Il CommentoDiritto

Cassazione e accertamento, il rischio vero è la sfiducia dei contribuenti

di Antonio Iorio

La decisione delle Sezioni Unite 8500/2021, sul potere dell’amministrazione di accertare i costi pluriennali, anche se la loro origine risalga a decenni addietro, merita qualche riflessione. Aldilà delle motivazioni, per le quali basta rilevare che negli ultimi anni la sezione tributaria della Cassazione era giunta a conclusioni contrastanti, sorreggendo con valide argomentazioni ora l’una, ora l’altra tesi, devono far riflettere alcuni passaggi della sentenza.

Così il contribuente è legittimamente «onerato della diligente conservazione delle scritture non sine die, ma fino allo spirare del termine di rettifica (anche se ultracedecennale) dell’ultima dichiarazione accertabile»: appare cioè del tutto normale che un contribuente conservi per 15, 20, e in alcuni casi, 30 anni, i documenti contabili e quant’altro necessario per provare, a richiesta del Fisco, l’inerenza di quel costo.

È notorio infatti che il vero problema non è, come rilevano le Sezioni Unite, la mera tenuta della documentazione contabile sine die, ma la possibilità che l’amministrazione pretenda (pena le contestazioni del caso) spiegazioni e giustificazioni in ordine all’inerenza e all’economicità di beni acquistati e altre operazioni eseguite decenni prima.

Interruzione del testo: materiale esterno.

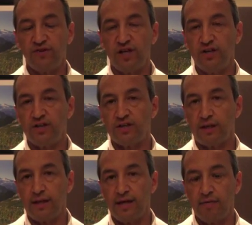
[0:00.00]
changes to
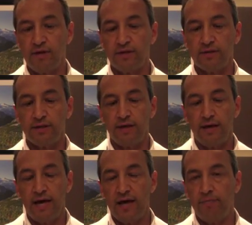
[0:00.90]
ligaments
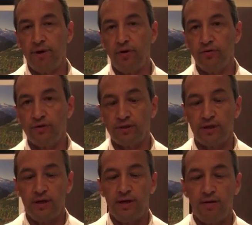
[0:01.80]
and bones,
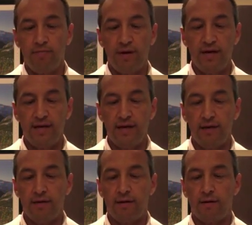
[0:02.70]
may
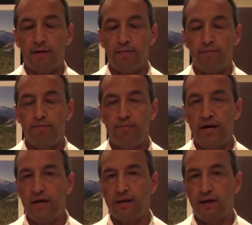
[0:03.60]
then
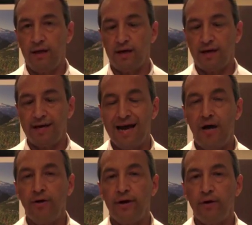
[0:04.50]
make the
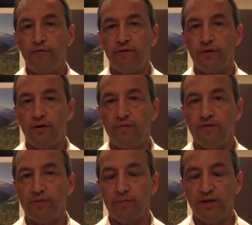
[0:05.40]
canal narrow for the
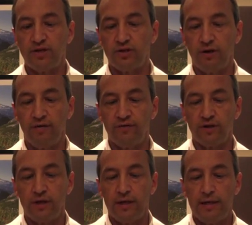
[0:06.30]
nerves and pinch nerves.
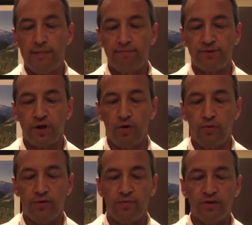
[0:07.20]

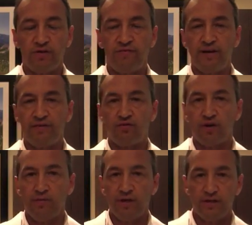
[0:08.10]
So the most effective
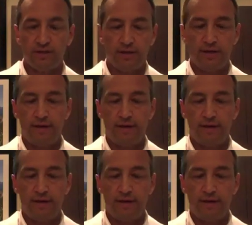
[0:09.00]
treatment is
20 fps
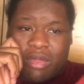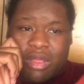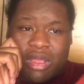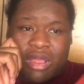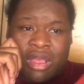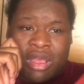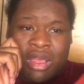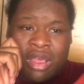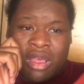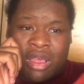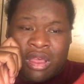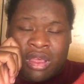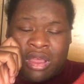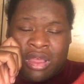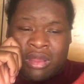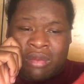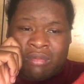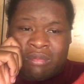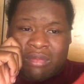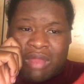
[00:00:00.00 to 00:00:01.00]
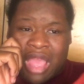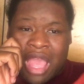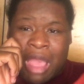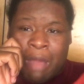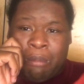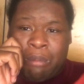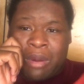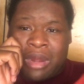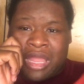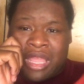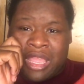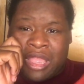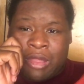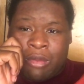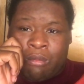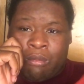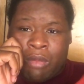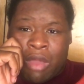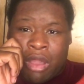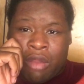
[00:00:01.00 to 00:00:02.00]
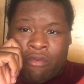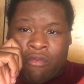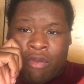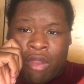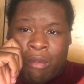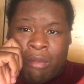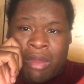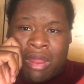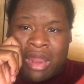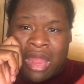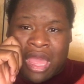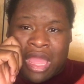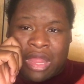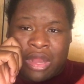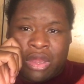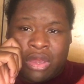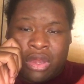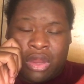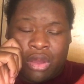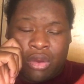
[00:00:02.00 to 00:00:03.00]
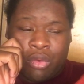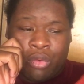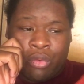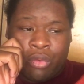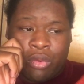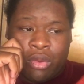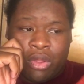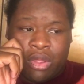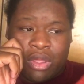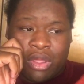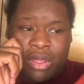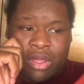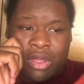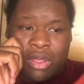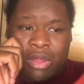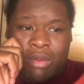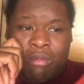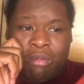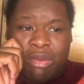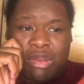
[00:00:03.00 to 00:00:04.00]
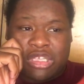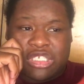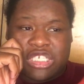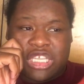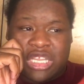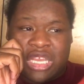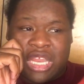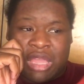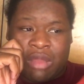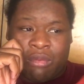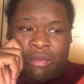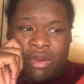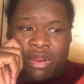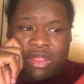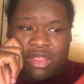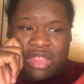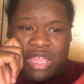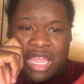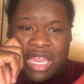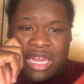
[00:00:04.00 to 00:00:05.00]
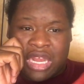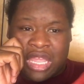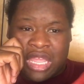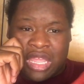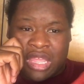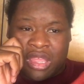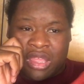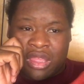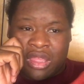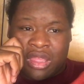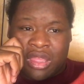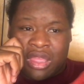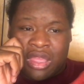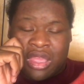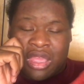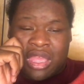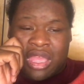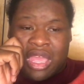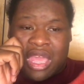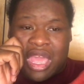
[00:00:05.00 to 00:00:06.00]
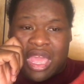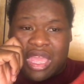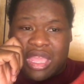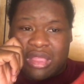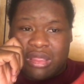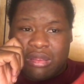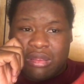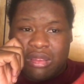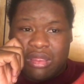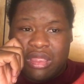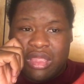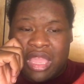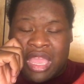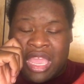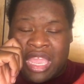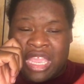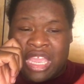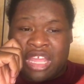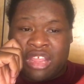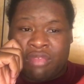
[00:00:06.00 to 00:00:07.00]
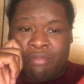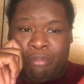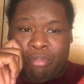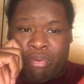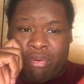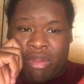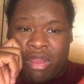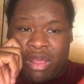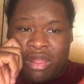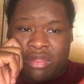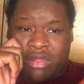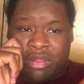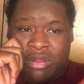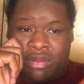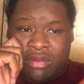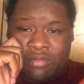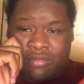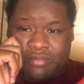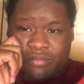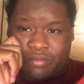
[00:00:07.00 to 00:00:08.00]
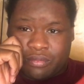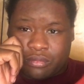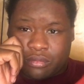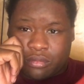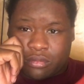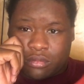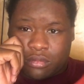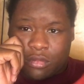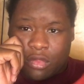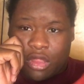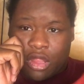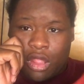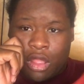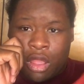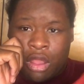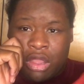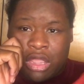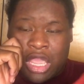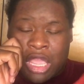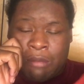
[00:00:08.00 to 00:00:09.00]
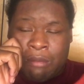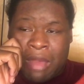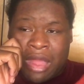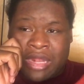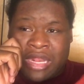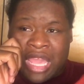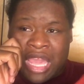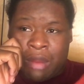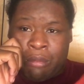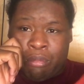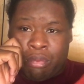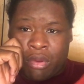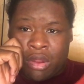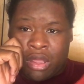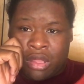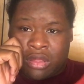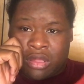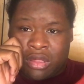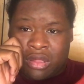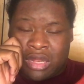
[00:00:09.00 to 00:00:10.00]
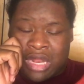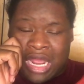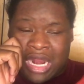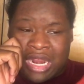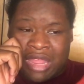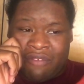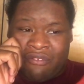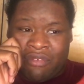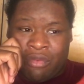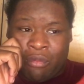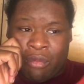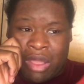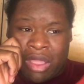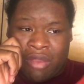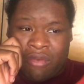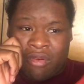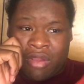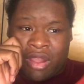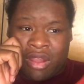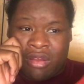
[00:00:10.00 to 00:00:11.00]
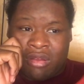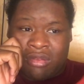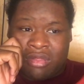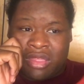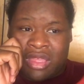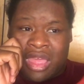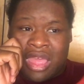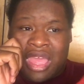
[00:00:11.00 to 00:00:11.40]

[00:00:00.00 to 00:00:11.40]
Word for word: uh, I believe my grandma like knew, but she didn't want to say nothing. And his brother, okay, my dad's brother that lived in Waycross,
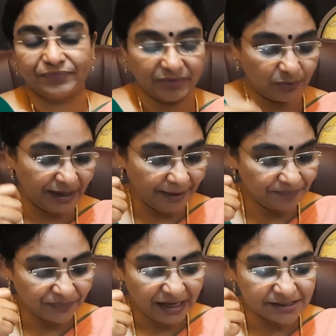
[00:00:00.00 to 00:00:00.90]
Okay,
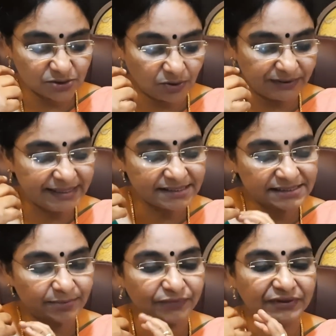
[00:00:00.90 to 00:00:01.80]
so these are
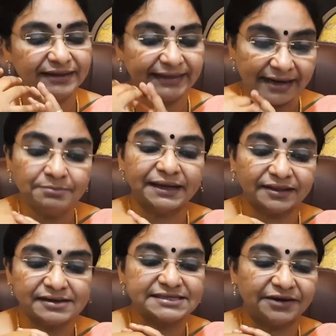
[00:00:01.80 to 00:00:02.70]
some of the 10
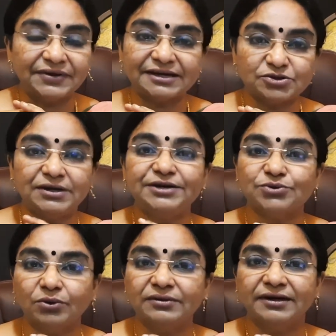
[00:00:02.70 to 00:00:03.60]
methods I've actually
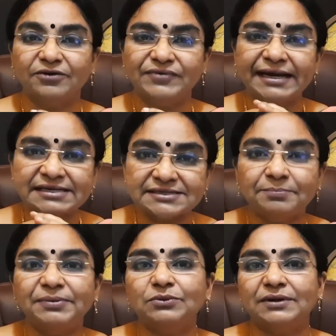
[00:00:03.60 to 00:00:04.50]
told now, very
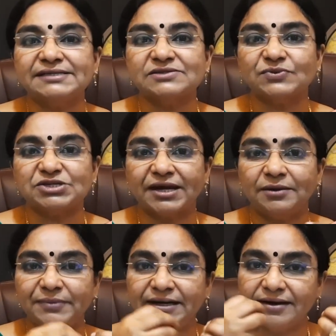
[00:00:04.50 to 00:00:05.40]
simple ones which
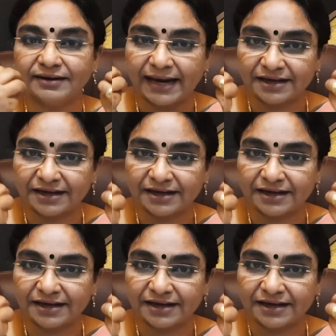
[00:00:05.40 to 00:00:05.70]
can be done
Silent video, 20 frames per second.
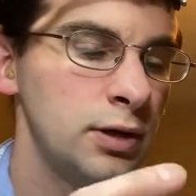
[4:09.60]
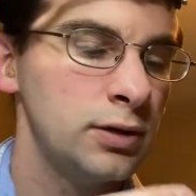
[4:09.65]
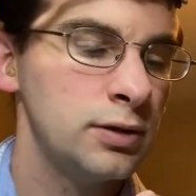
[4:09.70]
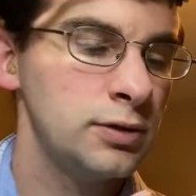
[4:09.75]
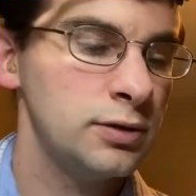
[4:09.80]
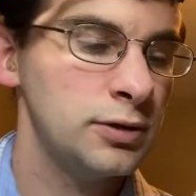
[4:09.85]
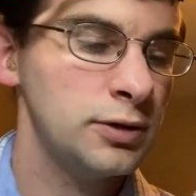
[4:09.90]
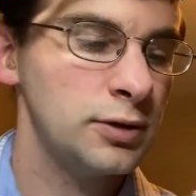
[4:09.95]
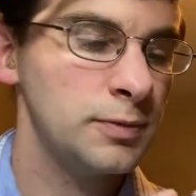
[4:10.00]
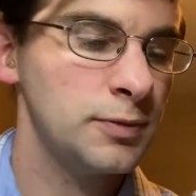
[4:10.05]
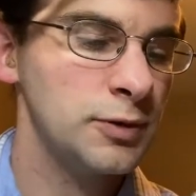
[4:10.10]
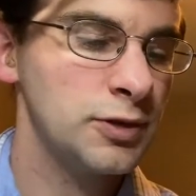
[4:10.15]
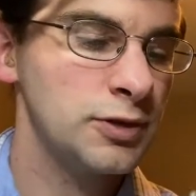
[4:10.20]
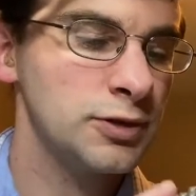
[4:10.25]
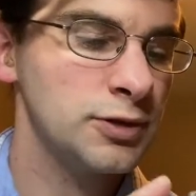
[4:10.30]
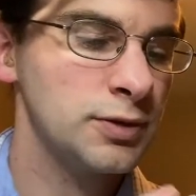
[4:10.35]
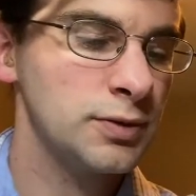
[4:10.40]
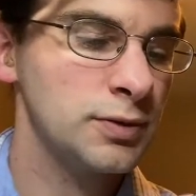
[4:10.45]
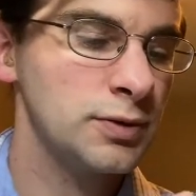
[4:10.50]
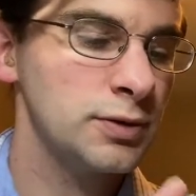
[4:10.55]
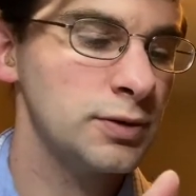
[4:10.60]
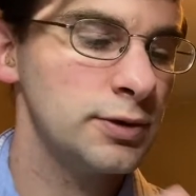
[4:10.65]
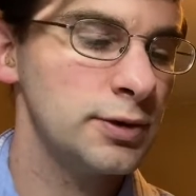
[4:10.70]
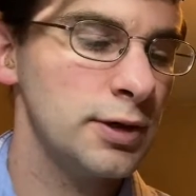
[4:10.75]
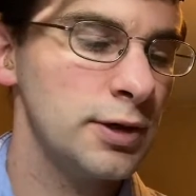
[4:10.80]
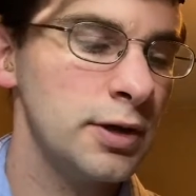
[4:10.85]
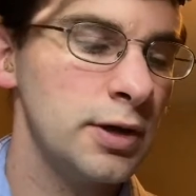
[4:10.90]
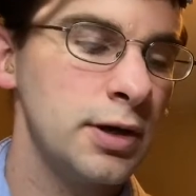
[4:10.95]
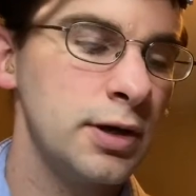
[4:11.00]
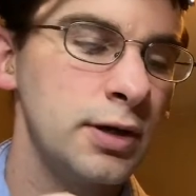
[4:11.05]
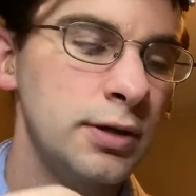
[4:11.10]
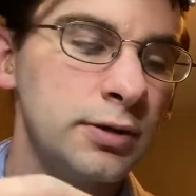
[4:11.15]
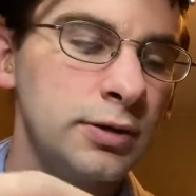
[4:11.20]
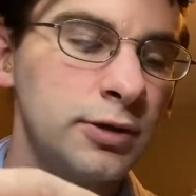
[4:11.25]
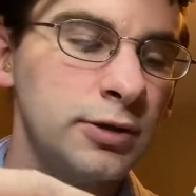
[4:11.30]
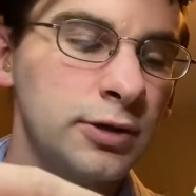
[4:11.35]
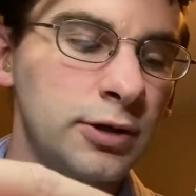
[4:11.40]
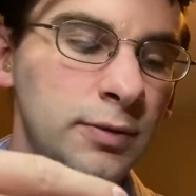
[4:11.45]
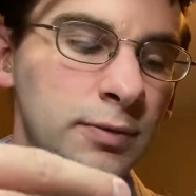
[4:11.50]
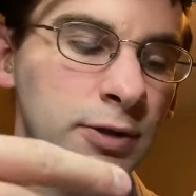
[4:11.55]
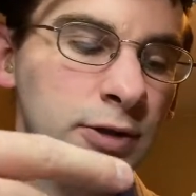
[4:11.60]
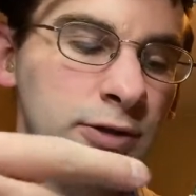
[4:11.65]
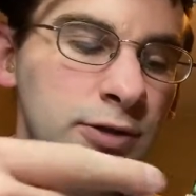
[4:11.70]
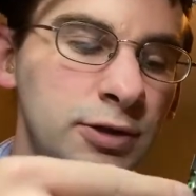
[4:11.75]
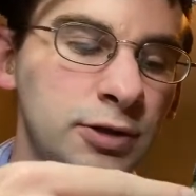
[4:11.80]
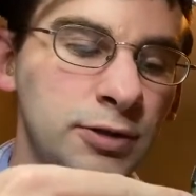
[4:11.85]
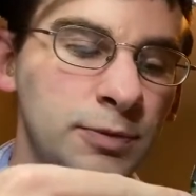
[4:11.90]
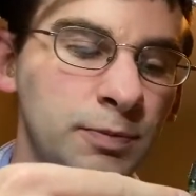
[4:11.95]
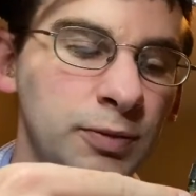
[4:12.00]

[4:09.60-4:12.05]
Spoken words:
some that screws on, some that's just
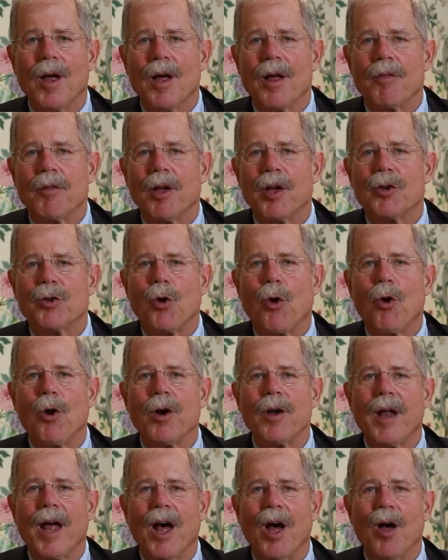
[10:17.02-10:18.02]
They
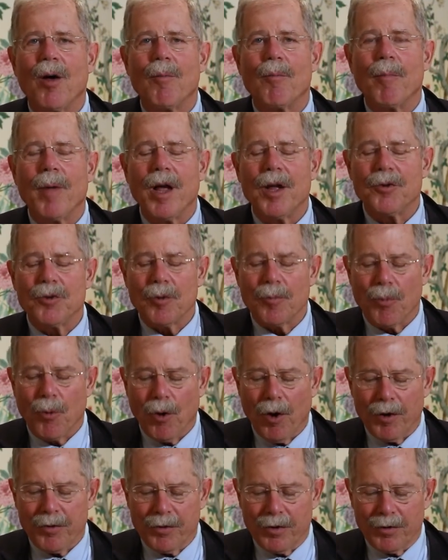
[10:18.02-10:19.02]
tore down major
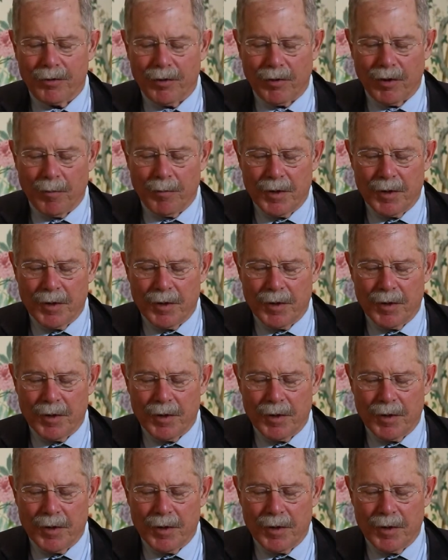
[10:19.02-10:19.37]
portions of their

A ciò va aggiunto, come rilevato in passato dalla stessa Cassazione, che secondo la Consulta il contribuente non può essere esposto, «senza limiti temporali, all’azione esecutiva del fisco, in quanto ciò non è consentito dall’art. 24 Cost.» (tra tutte sentenze 107/2003, 352/2004, 247/2011). Tuttavia, le Sezioni Unite rilevano che «deve escludersi che il solo decorso del tempo ed il comportamento meramente passivo dell’amministrazione finanziaria siano suscettibili di produrre nel contribuente un affidamento tutelabile».

La sensazione è che si addossino oneri al contribuente nei casi in cui il Fisco non sia in grado di scoprire una violazione nell’arco di circa 6 anni! Non vi è dubbio che la lotta all’evasione debba rappresentare un obiettivo fondamentale per le più svariate ragioni che prevalgano, se del caso, anche rispetto a garanzie e prerogative. E in tal senso si comprende lo spirito della pronuncia delle Sezioni Unite. Vi è però da chiedersi, a questo punto, come si conciliano queste interpretazioni rispetto a chiare scelte legislative anche recenti.

Si pensi, all’abrogazione del raddoppio dei termini di accertamento in caso di reati tributari. Da una parte l’evasore più incallito che commette anche un reato deve essere accertato ai fini fiscali in circa 6 anni, dall’altro il contribuente che fa una ristrutturazione edilizia deve conservare i documenti per oltre 10 anni, ma soprattutto, è sottoposto alle valutazioni del Fisco in ordine alla correttezza e la pertinenza dei lavori che ha fatto per un così lungo arco temporale. Se poi un’impresa ha sostenuto determinati acquisti potrà rimanere esposta al controllo anche per 30 anni. Il rischio vero è la sfiducia dei contribuenti e degli imprenditori rispetto a una loro effettiva tutela nelle numerose ipotesi in cui hanno fatto di tutto per rispettare le regole ma si vedono elevare dubbie contestazioni.